Critique : « Nous portons leurs os », Erin Kimmerle

L’école Dozier elle-même a été construite sur un terrain appartenant à un descendant du gouverneur confédéré de Floride, décédé d’un coup de feu auto-infligé après la guerre, peu de temps après avoir déclaré à la législature de l’État que «la mort serait préférable à la réunion». Après l’esclavage, les réactionnaires blancs ont construit un régime de location de condamnés qui a piégé les Floridiens noirs, y compris les enfants, dans de nouveaux systèmes d’incarcération, de travail forcé et de violence. En fait, l’école ségréguée Dozier a été fondée en 1900 pour fournir une alternative progressive au travail des condamnés pour les mineurs.

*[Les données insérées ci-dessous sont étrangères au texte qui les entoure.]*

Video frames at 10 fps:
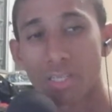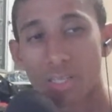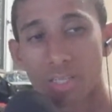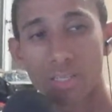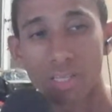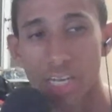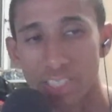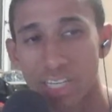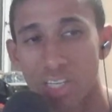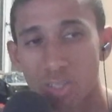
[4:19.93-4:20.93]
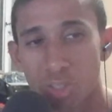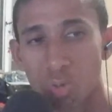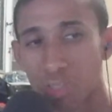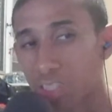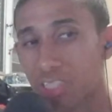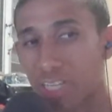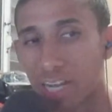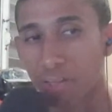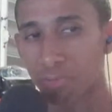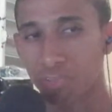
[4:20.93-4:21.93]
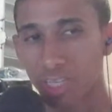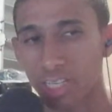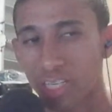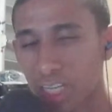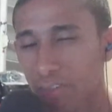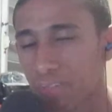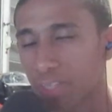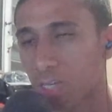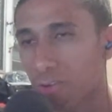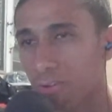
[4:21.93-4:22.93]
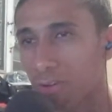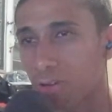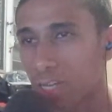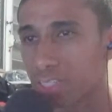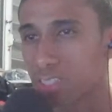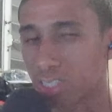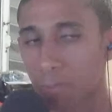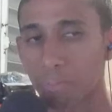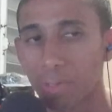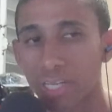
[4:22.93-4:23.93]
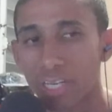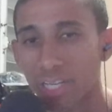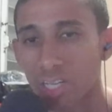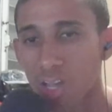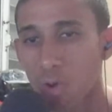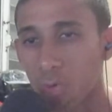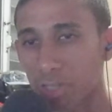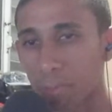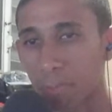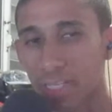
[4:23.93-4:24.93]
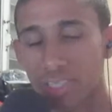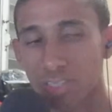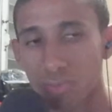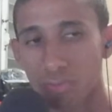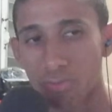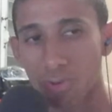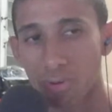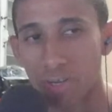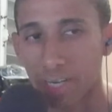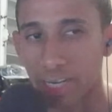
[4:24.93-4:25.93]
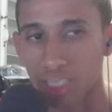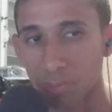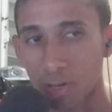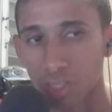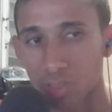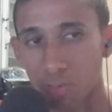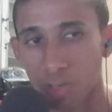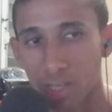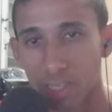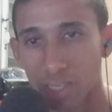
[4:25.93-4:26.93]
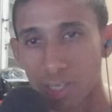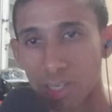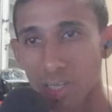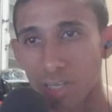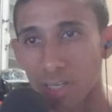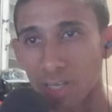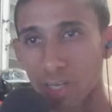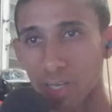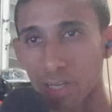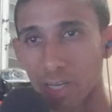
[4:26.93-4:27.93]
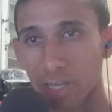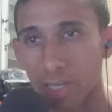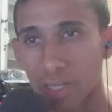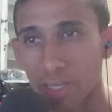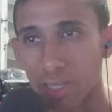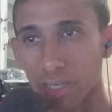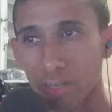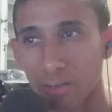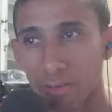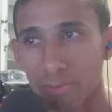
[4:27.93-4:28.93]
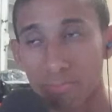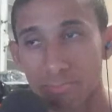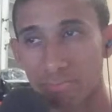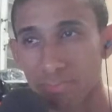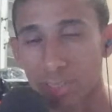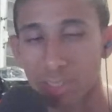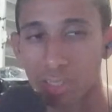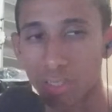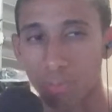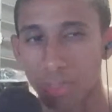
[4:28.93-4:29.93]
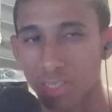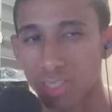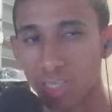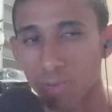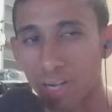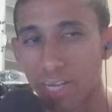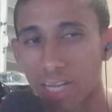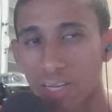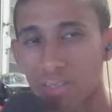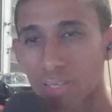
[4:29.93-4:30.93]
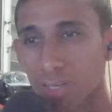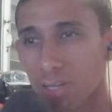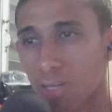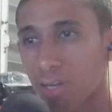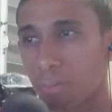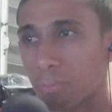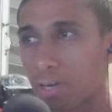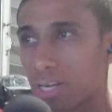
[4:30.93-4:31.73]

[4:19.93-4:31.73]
the Nintendo Switch is the ninth gen, even though it's competing with the PlayStation 4 and Xbox One and basically the PC right now. But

Au lieu de cela, l’école est devenue une maison d’horreurs qui a toujours été plus meurtrière pour les garçons noirs que pour les blancs. Les membres de la famille à l’extérieur ont appris la mort de certains garçons avec peu d’informations, après que leurs corps étaient déjà dans le sol. Les survivants se sont souvenus que des camarades de classe avaient été emmenés pour des châtiments corporels et qu’ils étaient revenus avec des blessures horribles ou qu’ils n’étaient pas revenus du tout. En 1914, un incendie de dortoir tue des garçons, dont le plus jeune n’a que 5 ans, qui sont enchaînés à leur lit.

Malgré toutes les preuves d’atrocités, Kimmerle détaille la résistance à laquelle elle a dû faire face de la part de certains habitants locaux qui ont tour à tour accusé son équipe de creuser des tombes ou de les inventer. En raison de la longévité de l’école, de nombreux membres de la communauté avaient des liens profonds avec Dozier.

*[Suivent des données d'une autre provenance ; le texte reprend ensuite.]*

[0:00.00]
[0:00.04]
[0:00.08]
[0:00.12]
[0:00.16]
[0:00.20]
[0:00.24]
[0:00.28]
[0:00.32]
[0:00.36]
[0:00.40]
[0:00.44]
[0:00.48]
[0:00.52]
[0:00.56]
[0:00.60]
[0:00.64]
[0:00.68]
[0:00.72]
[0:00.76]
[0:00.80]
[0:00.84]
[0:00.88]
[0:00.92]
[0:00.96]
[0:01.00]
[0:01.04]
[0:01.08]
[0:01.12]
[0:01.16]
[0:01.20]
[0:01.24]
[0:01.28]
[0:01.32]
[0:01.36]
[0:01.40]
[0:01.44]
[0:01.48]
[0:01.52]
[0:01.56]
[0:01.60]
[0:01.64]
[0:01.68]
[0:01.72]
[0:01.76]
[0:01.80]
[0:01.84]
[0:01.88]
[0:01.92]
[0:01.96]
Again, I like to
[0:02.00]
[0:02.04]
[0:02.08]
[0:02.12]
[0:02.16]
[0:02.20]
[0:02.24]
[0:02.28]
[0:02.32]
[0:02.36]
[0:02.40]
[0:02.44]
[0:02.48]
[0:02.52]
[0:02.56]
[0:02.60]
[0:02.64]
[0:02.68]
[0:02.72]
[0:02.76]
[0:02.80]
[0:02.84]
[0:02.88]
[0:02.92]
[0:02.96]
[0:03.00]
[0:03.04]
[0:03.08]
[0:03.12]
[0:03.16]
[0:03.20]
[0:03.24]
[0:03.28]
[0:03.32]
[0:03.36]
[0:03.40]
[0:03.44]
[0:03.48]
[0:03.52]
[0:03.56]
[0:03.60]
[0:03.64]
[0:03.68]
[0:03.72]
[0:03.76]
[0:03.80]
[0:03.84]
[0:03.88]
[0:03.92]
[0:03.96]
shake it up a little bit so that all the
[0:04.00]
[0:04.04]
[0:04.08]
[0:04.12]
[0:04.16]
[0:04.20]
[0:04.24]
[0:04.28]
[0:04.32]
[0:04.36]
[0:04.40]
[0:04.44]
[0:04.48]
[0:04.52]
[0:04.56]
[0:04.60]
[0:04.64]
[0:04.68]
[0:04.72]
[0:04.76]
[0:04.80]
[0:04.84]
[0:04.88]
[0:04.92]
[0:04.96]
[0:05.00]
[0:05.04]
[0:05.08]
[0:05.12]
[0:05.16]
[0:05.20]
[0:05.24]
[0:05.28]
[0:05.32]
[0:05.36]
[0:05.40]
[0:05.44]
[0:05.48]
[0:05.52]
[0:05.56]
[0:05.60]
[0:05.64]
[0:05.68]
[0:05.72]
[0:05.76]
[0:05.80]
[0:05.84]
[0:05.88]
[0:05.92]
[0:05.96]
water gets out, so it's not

La réponse de Kimmerle a été de maintenir « le rythme constant de l’enquête, de la preuve et de l’interprétation », en faisant confiance à la méthode scientifique pour faire son travail. « We Carry Their Bones » guide les lecteurs dans le travail minutieux de reconstruction de restes squelettiques fragmentaires, mais Kimmerle s’arrête également pour enregistrer le poids émotionnel de découvertes particulières, comme un marbre blanc et bordeaux trouvé dans la tombe d’un garçon.

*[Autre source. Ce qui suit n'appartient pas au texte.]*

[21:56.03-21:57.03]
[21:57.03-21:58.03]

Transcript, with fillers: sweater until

Le résultat est un récit fascinant de la science médico-légale qui brille de clarté morale. Au fur et à mesure que le livre se déroule, Kimmerle se concentre de plus en plus sur les efforts de l’équipe pour mettre des noms sur les restes enterrés et les connecter aux membres vivants de la famille grâce à des tests ADN. S’appuyant sur son travail dans les Balkans, elle met en lumière le droit des proches à connaître le sort des êtres chers disparus, et elle présente avec émotion les familles, blanches et noires, qui comptent sur elle pour combler de douloureuses lacunes dans leurs généalogies. Pour certains, une mesure de fermeture intervient à la fin du livre, bien que la justice reste insaisissable.

L’accent mis sur la réunion des restes avec des proches laisse certains aspects de l’enquête de Kimmerle moins pleinement abordés que d’autres. Après avoir noté qu’un nombre disproportionné de décès de Noirs ont été attribués à une épidémie de grippe, Kimmerle demande : « Comment les garçons blancs et noirs ont-ils été soignés pendant les épidémies de grippe en 1918 et 1932 ? La question s’efface. De même, les lecteurs découvrent un deuxième groupe d’activistes survivants, les Black Boys of Dozier, qui apparaissent à des moments clés du récit de Kimmerle mais dont les objectifs et les membres ne sont pas aussi complètement décrits que ceux des White House Boys.